Rudolf Weide1, Stefan Feiten, Vera Friesenhahn, Jochen Heymanns, Kristina Kleboth, Jörg Thomalla, Christoph van Roye, Hubert Köppler.   

Abstract

BACKGROUND: The aim of this study was to evaluate the treatment reality for outpatients with immune thrombocytopenia (ITP) managed by hematologists in routine care. PATIENTS AND METHODS: All patients with ITP diagnosed between 06/1995 and 12/2014 in a community-based oncology group practice in Germany were retrospectively analyzed.
RESULTS: 422 patients with a median age of 55 years (range 7-91 years) were evaluated. 57% were female and 43% male. Only 198 (47%) patients needed therapy. First-line therapy (n = 198) consisted of steroids in 81%, intravenous immunoglobulins (IVIG) in 12%, and IVIG plus steroids in 6%. Patients received a median of 2 (range 1-10) lines of therapy. The most frequently used treatment modalities were steroids in 93%, IVIG in 55%, splenectomy in 21%, and other immunosuppressive agents (OISA) in 23% of patients. Rituximab and thrombopoietin receptor agonists (TRAs) were used in 10% and 6% only. 9 (2%) patients needed hospitalization due to bleeding complications. 72% of patients achieved a durable remission after their last line of therapy. 1 (0.2%) patient died due to bleeding complications.

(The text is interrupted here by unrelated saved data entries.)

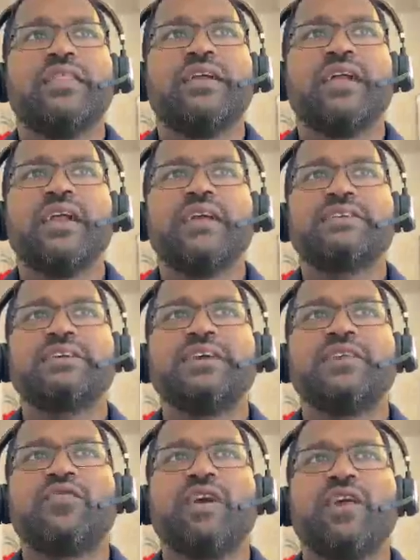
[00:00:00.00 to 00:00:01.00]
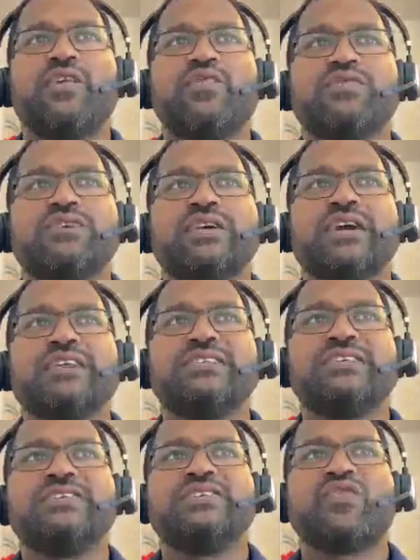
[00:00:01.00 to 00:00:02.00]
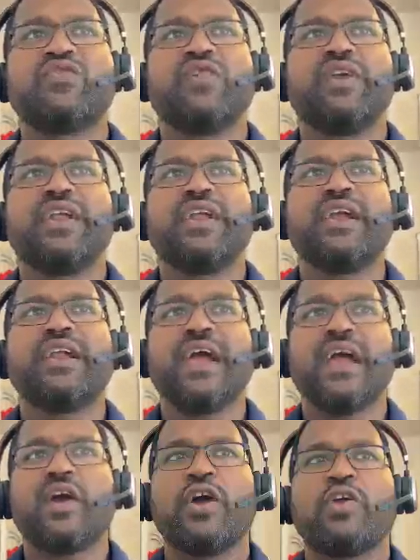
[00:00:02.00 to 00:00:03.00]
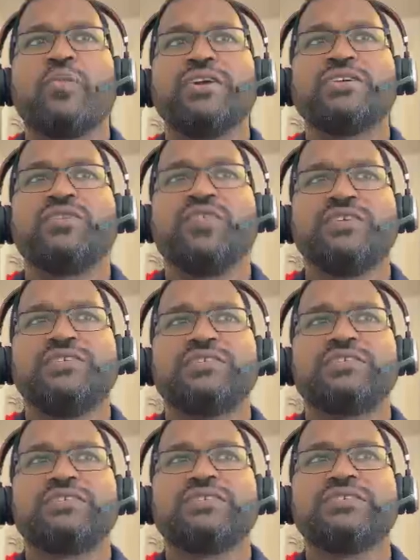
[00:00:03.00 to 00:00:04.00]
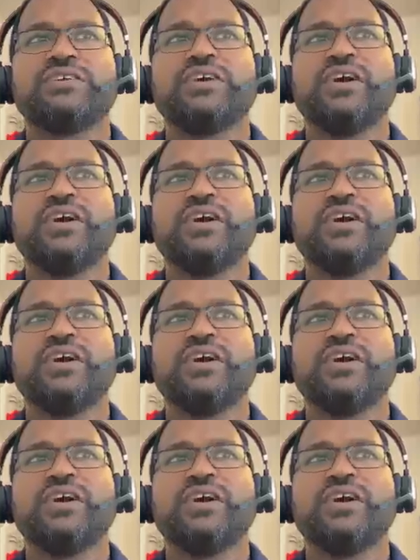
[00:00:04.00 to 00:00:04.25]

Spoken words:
The dataset we are using consists of 28 anonymized features,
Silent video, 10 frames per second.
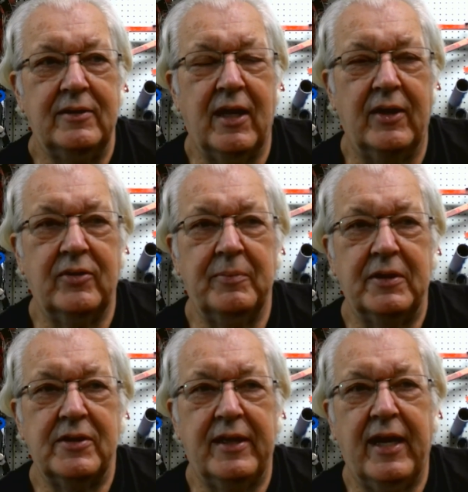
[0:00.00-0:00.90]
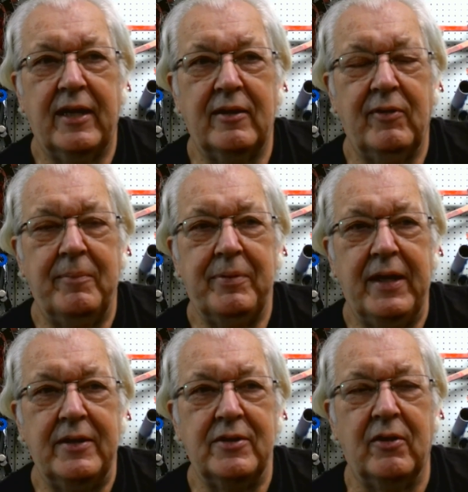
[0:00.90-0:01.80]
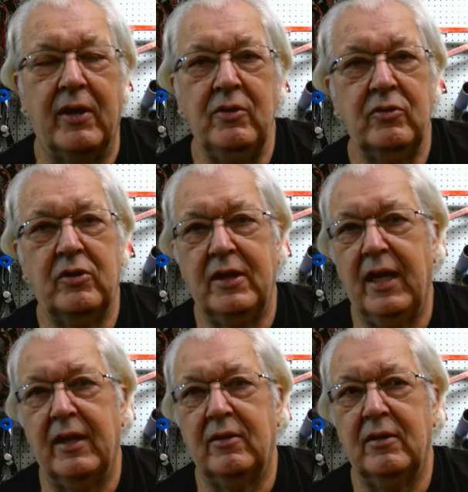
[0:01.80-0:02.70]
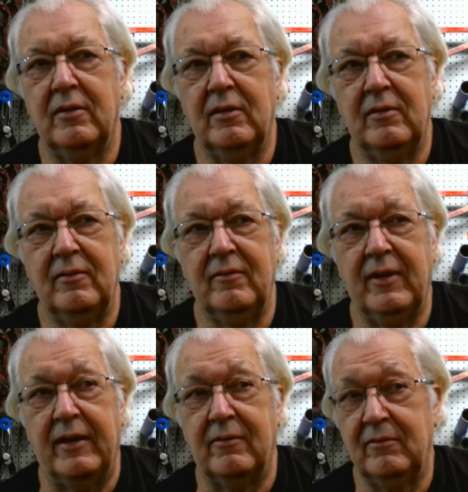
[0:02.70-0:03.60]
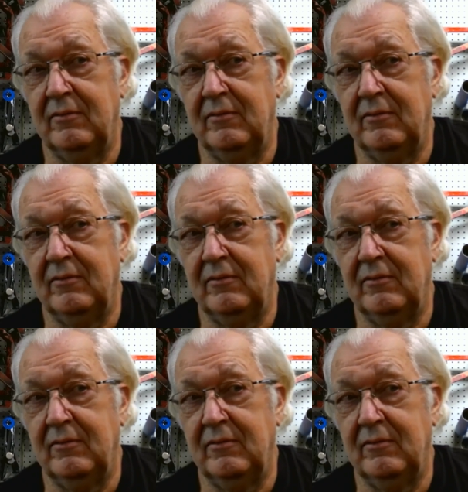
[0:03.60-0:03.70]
toss a bunch of that on the webpage. You know, I used to get, like,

CONCLUSION: The treatment modalities most frequently used are steroids, immunoglobulins, splenectomy, and OISA. Rituximab and TRAs are only used infrequently. 72% of ITP patients achieve durable remissions. The rate of hospital admissions due to bleeding complications and the ITP-related mortality are low. The majority of ITP patients can be safely managed by hematologists on an outpatient basis.
© 2015 S. Karger GmbH, Freiburg.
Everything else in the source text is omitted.